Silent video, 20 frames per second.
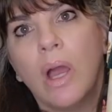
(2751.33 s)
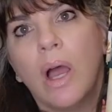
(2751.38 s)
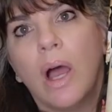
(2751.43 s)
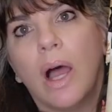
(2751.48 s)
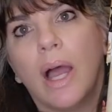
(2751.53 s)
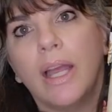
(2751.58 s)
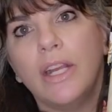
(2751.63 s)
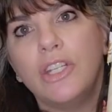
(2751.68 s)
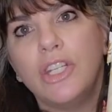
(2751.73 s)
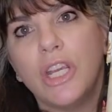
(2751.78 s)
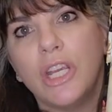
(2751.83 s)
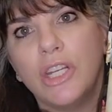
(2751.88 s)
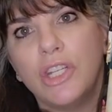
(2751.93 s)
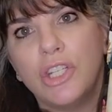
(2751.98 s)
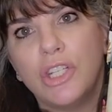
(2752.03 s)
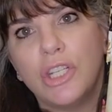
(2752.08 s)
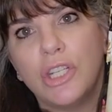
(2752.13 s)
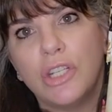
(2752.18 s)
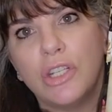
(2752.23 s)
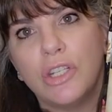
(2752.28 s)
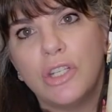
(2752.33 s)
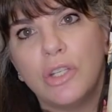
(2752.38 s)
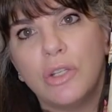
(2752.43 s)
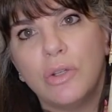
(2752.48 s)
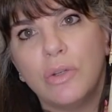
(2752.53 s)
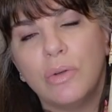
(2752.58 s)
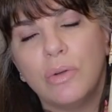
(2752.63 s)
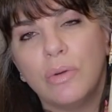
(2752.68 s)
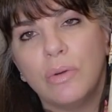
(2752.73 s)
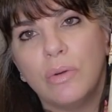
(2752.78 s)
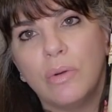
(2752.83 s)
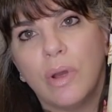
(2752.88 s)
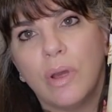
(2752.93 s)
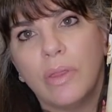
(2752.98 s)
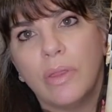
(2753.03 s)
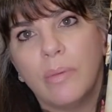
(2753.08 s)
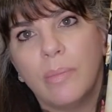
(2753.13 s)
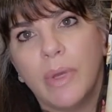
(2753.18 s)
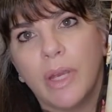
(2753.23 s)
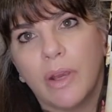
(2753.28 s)
I changed it to
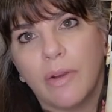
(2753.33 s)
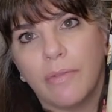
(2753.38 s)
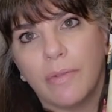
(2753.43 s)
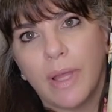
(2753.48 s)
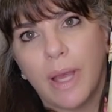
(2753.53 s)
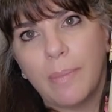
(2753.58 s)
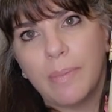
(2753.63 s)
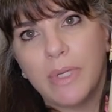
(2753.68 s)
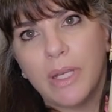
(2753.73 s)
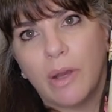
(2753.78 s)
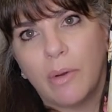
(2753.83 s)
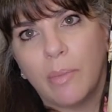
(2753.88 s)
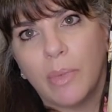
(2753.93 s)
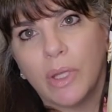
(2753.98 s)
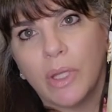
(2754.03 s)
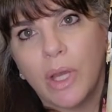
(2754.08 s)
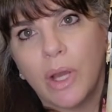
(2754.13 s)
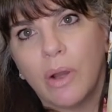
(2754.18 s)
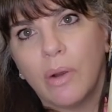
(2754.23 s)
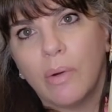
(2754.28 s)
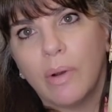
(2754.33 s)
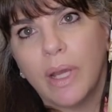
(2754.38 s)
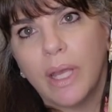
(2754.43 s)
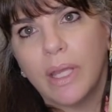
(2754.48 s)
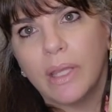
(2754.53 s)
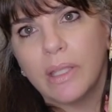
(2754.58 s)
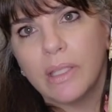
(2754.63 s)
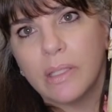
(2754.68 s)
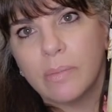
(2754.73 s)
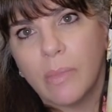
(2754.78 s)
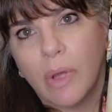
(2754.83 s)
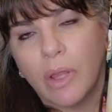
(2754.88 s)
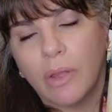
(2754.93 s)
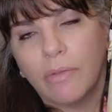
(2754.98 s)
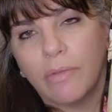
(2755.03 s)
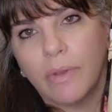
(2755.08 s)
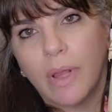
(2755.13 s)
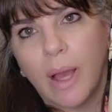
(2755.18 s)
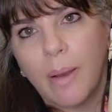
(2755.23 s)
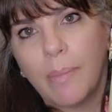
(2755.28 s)
the bigger flap down below and the smaller
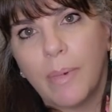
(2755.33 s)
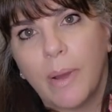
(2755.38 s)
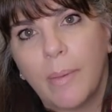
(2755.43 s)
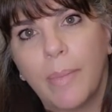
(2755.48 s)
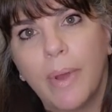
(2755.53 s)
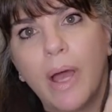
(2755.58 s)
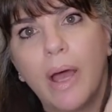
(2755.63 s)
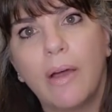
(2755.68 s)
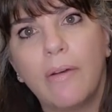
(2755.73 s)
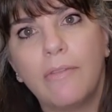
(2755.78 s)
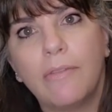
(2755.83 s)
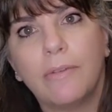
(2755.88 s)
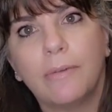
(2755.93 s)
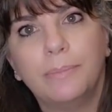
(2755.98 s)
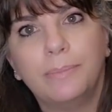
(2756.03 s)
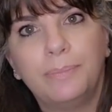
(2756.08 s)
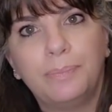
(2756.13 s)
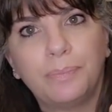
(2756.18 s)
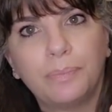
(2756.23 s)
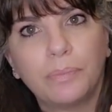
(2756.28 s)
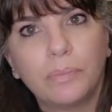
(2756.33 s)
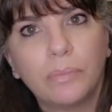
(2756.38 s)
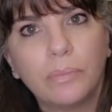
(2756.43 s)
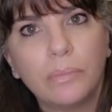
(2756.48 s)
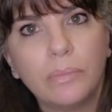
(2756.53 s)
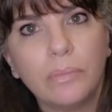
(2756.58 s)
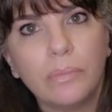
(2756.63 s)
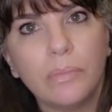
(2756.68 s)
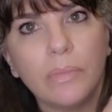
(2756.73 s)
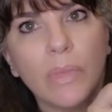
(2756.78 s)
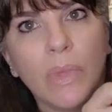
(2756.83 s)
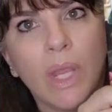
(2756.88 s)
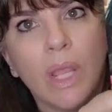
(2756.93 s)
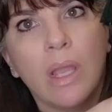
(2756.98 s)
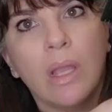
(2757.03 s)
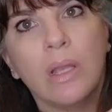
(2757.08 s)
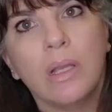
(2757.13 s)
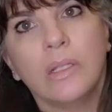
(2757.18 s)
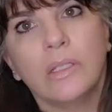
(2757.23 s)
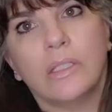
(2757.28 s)
flap above.
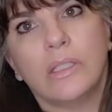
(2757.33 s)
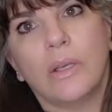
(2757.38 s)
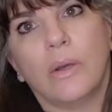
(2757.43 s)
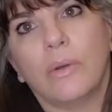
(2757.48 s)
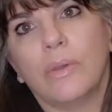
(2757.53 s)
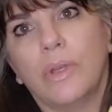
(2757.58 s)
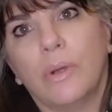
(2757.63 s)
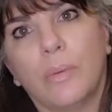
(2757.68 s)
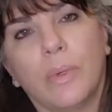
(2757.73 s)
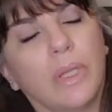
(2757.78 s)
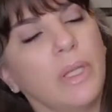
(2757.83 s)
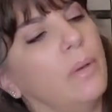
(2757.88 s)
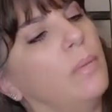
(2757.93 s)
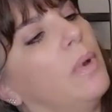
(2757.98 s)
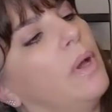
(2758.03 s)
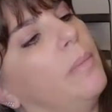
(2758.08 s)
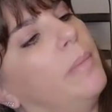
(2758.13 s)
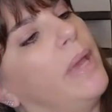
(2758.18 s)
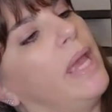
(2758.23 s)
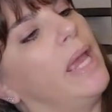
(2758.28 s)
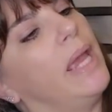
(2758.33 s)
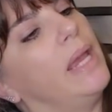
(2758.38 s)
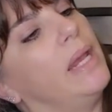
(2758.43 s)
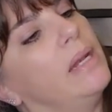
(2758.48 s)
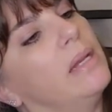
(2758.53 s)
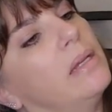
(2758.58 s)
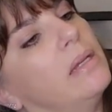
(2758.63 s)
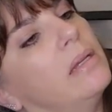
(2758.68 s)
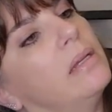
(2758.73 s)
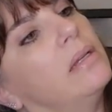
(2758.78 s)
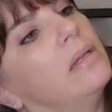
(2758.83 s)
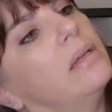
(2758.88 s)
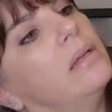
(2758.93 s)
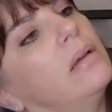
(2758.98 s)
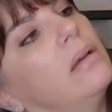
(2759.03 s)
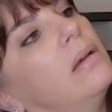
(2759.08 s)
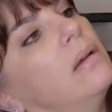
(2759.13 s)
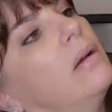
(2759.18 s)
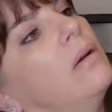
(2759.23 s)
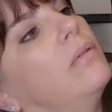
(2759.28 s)
So they're really well made.
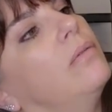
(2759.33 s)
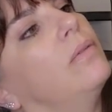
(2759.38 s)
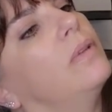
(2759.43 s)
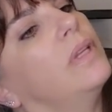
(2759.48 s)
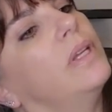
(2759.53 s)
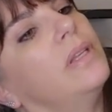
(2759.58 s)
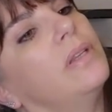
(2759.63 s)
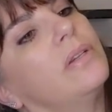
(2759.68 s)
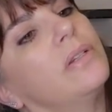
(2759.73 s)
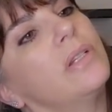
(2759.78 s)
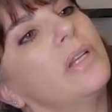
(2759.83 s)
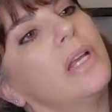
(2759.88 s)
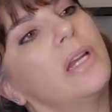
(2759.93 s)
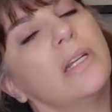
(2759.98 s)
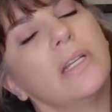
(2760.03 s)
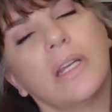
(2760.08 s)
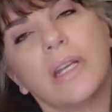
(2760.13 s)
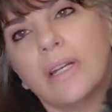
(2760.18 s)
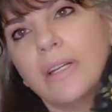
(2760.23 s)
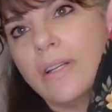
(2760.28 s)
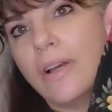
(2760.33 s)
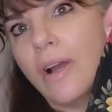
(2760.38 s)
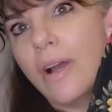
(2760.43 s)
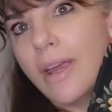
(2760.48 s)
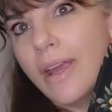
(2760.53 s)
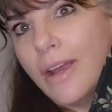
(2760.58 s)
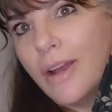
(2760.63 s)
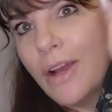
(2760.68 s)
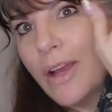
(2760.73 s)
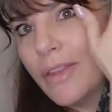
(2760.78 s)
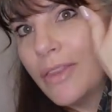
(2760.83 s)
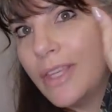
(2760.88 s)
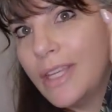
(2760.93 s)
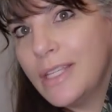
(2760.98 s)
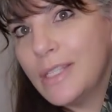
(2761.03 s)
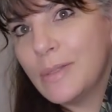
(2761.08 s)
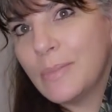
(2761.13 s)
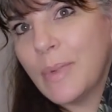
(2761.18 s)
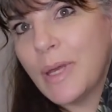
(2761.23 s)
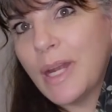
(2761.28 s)
Hopefully there's not a ton of dog hair on
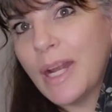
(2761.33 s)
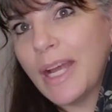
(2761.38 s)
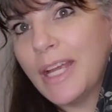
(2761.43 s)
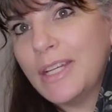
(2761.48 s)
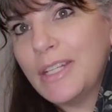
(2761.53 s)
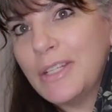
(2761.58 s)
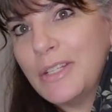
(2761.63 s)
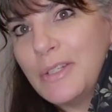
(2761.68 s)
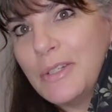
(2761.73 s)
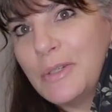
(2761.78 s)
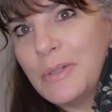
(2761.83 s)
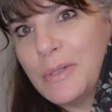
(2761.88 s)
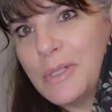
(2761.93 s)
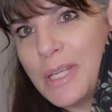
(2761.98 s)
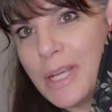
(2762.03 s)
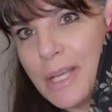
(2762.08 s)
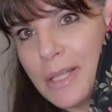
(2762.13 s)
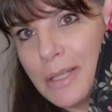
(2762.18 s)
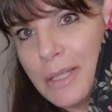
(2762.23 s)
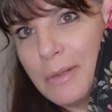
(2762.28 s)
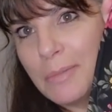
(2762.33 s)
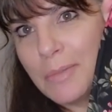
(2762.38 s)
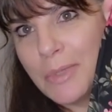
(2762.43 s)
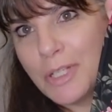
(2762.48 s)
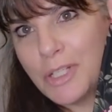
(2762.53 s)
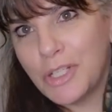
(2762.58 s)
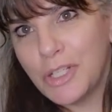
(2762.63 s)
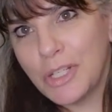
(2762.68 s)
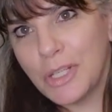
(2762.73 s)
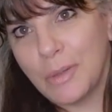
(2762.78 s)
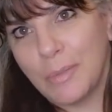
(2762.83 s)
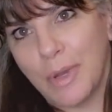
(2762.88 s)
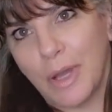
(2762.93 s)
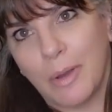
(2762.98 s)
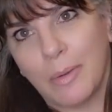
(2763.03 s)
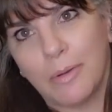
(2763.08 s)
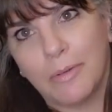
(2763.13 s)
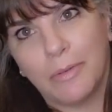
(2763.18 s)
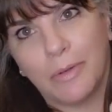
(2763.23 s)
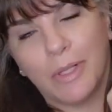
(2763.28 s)
these, but I do take a lint brush to them
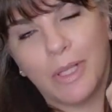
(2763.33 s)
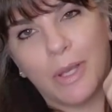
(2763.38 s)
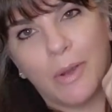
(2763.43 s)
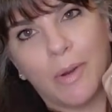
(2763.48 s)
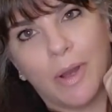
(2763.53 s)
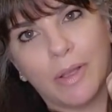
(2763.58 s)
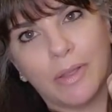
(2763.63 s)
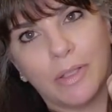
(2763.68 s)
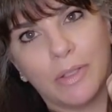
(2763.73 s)
all before they go out the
• • • •
What needs to be done: Copy every record exactly, dropping the images.

Task response:
Silent video, 20 frames per second.
(2751.33 s)
(2751.38 s)
(2751.43 s)
(2751.48 s)
(2751.53 s)
(2751.58 s)
(2751.63 s)
(2751.68 s)
(2751.73 s)
(2751.78 s)
(2751.83 s)
(2751.88 s)
(2751.93 s)
(2751.98 s)
(2752.03 s)
(2752.08 s)
(2752.13 s)
(2752.18 s)
(2752.23 s)
(2752.28 s)
(2752.33 s)
(2752.38 s)
(2752.43 s)
(2752.48 s)
(2752.53 s)
(2752.58 s)
(2752.63 s)
(2752.68 s)
(2752.73 s)
(2752.78 s)
(2752.83 s)
(2752.88 s)
(2752.93 s)
(2752.98 s)
(2753.03 s)
(2753.08 s)
(2753.13 s)
(2753.18 s)
(2753.23 s)
(2753.28 s)
I changed it to
(2753.33 s)
(2753.38 s)
(2753.43 s)
(2753.48 s)
(2753.53 s)
(2753.58 s)
(2753.63 s)
(2753.68 s)
(2753.73 s)
(2753.78 s)
(2753.83 s)
(2753.88 s)
(2753.93 s)
(2753.98 s)
(2754.03 s)
(2754.08 s)
(2754.13 s)
(2754.18 s)
(2754.23 s)
(2754.28 s)
(2754.33 s)
(2754.38 s)
(2754.43 s)
(2754.48 s)
(2754.53 s)
(2754.58 s)
(2754.63 s)
(2754.68 s)
(2754.73 s)
(2754.78 s)
(2754.83 s)
(2754.88 s)
(2754.93 s)
(2754.98 s)
(2755.03 s)
(2755.08 s)
(2755.13 s)
(2755.18 s)
(2755.23 s)
(2755.28 s)
the bigger flap down below and the smaller
(2755.33 s)
(2755.38 s)
(2755.43 s)
(2755.48 s)
(2755.53 s)
(2755.58 s)
(2755.63 s)
(2755.68 s)
(2755.73 s)
(2755.78 s)
(2755.83 s)
(2755.88 s)
(2755.93 s)
(2755.98 s)
(2756.03 s)
(2756.08 s)
(2756.13 s)
(2756.18 s)
(2756.23 s)
(2756.28 s)
(2756.33 s)
(2756.38 s)
(2756.43 s)
(2756.48 s)
(2756.53 s)
(2756.58 s)
(2756.63 s)
(2756.68 s)
(2756.73 s)
(2756.78 s)
(2756.83 s)
(2756.88 s)
(2756.93 s)
(2756.98 s)
(2757.03 s)
(2757.08 s)
(2757.13 s)
(2757.18 s)
(2757.23 s)
(2757.28 s)
flap above.
(2757.33 s)
(2757.38 s)
(2757.43 s)
(2757.48 s)
(2757.53 s)
(2757.58 s)
(2757.63 s)
(2757.68 s)
(2757.73 s)
(2757.78 s)
(2757.83 s)
(2757.88 s)
(2757.93 s)
(2757.98 s)
(2758.03 s)
(2758.08 s)
(2758.13 s)
(2758.18 s)
(2758.23 s)
(2758.28 s)
(2758.33 s)
(2758.38 s)
(2758.43 s)
(2758.48 s)
(2758.53 s)
(2758.58 s)
(2758.63 s)
(2758.68 s)
(2758.73 s)
(2758.78 s)
(2758.83 s)
(2758.88 s)
(2758.93 s)
(2758.98 s)
(2759.03 s)
(2759.08 s)
(2759.13 s)
(2759.18 s)
(2759.23 s)
(2759.28 s)
So they're really well made.
(2759.33 s)
(2759.38 s)
(2759.43 s)
(2759.48 s)
(2759.53 s)
(2759.58 s)
(2759.63 s)
(2759.68 s)
(2759.73 s)
(2759.78 s)
(2759.83 s)
(2759.88 s)
(2759.93 s)
(2759.98 s)
(2760.03 s)
(2760.08 s)
(2760.13 s)
(2760.18 s)
(2760.23 s)
(2760.28 s)
(2760.33 s)
(2760.38 s)
(2760.43 s)
(2760.48 s)
(2760.53 s)
(2760.58 s)
(2760.63 s)
(2760.68 s)
(2760.73 s)
(2760.78 s)
(2760.83 s)
(2760.88 s)
(2760.93 s)
(2760.98 s)
(2761.03 s)
(2761.08 s)
(2761.13 s)
(2761.18 s)
(2761.23 s)
(2761.28 s)
Hopefully there's not a ton of dog hair on
(2761.33 s)
(2761.38 s)
(2761.43 s)
(2761.48 s)
(2761.53 s)
(2761.58 s)
(2761.63 s)
(2761.68 s)
(2761.73 s)
(2761.78 s)
(2761.83 s)
(2761.88 s)
(2761.93 s)
(2761.98 s)
(2762.03 s)
(2762.08 s)
(2762.13 s)
(2762.18 s)
(2762.23 s)
(2762.28 s)
(2762.33 s)
(2762.38 s)
(2762.43 s)
(2762.48 s)
(2762.53 s)
(2762.58 s)
(2762.63 s)
(2762.68 s)
(2762.73 s)
(2762.78 s)
(2762.83 s)
(2762.88 s)
(2762.93 s)
(2762.98 s)
(2763.03 s)
(2763.08 s)
(2763.13 s)
(2763.18 s)
(2763.23 s)
(2763.28 s)
these, but I do take a lint brush to them
(2763.33 s)
(2763.38 s)
(2763.43 s)
(2763.48 s)
(2763.53 s)
(2763.58 s)
(2763.63 s)
(2763.68 s)
(2763.73 s)
all before they go out the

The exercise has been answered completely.